> Exercise details:
Could you restate every entry word for word, minus the pictures?

> Recorded data:
──────────

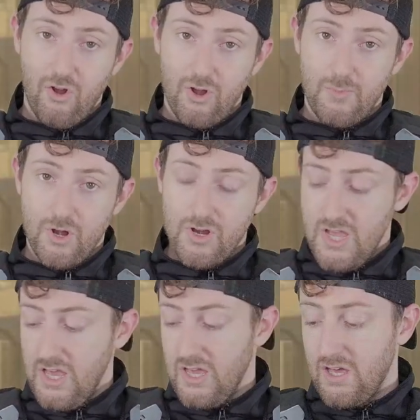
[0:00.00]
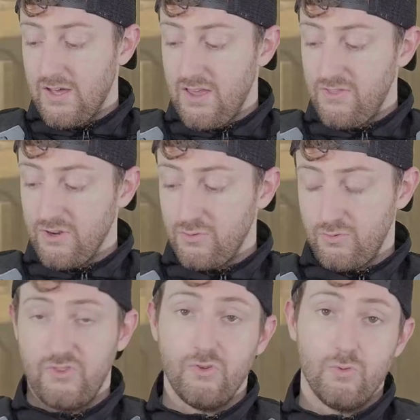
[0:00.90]
armor, and they're
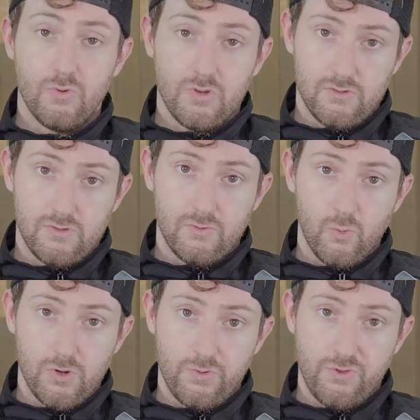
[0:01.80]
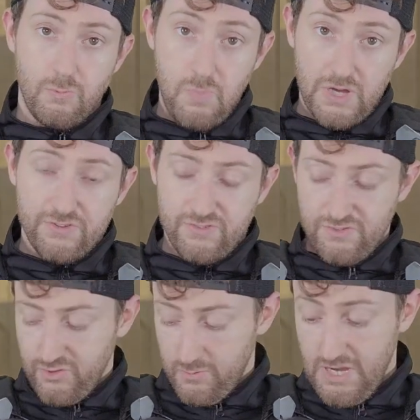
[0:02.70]
going to work with your belt
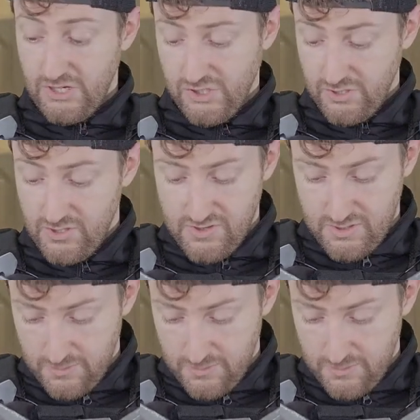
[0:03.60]
system. It actually is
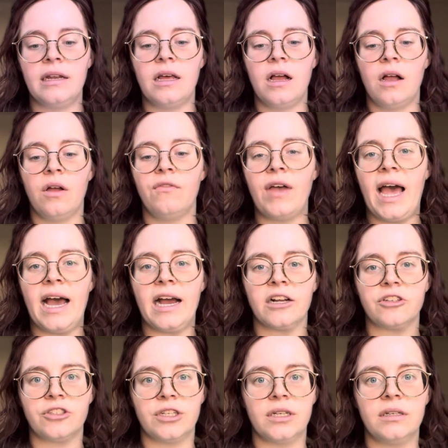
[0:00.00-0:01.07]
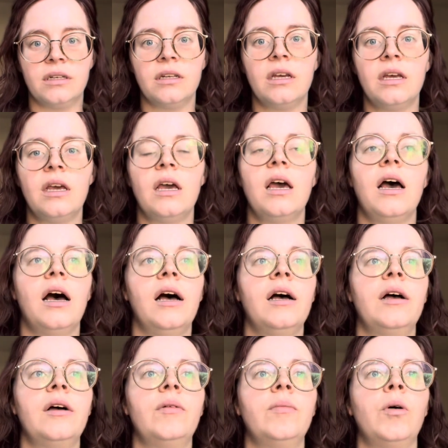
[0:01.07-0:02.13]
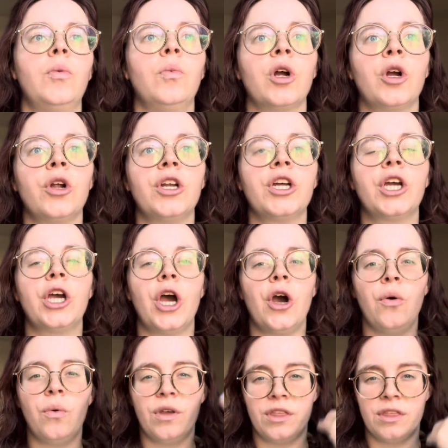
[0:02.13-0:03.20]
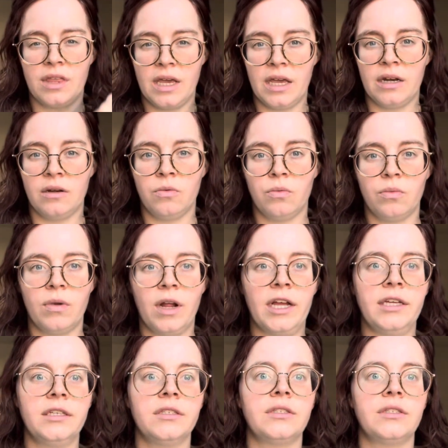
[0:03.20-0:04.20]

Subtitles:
of action, we're gonna go within, right?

──────────

> Exercise output:
[0:00.00]
[0:00.90]
armor, and they're
[0:01.80]
[0:02.70]
going to work with your belt
[0:03.60]
system. It actually is
[0:00.00-0:01.07]
[0:01.07-0:02.13]
[0:02.13-0:03.20]
[0:03.20-0:04.20]

Subtitles:
of action, we're gonna go within, right?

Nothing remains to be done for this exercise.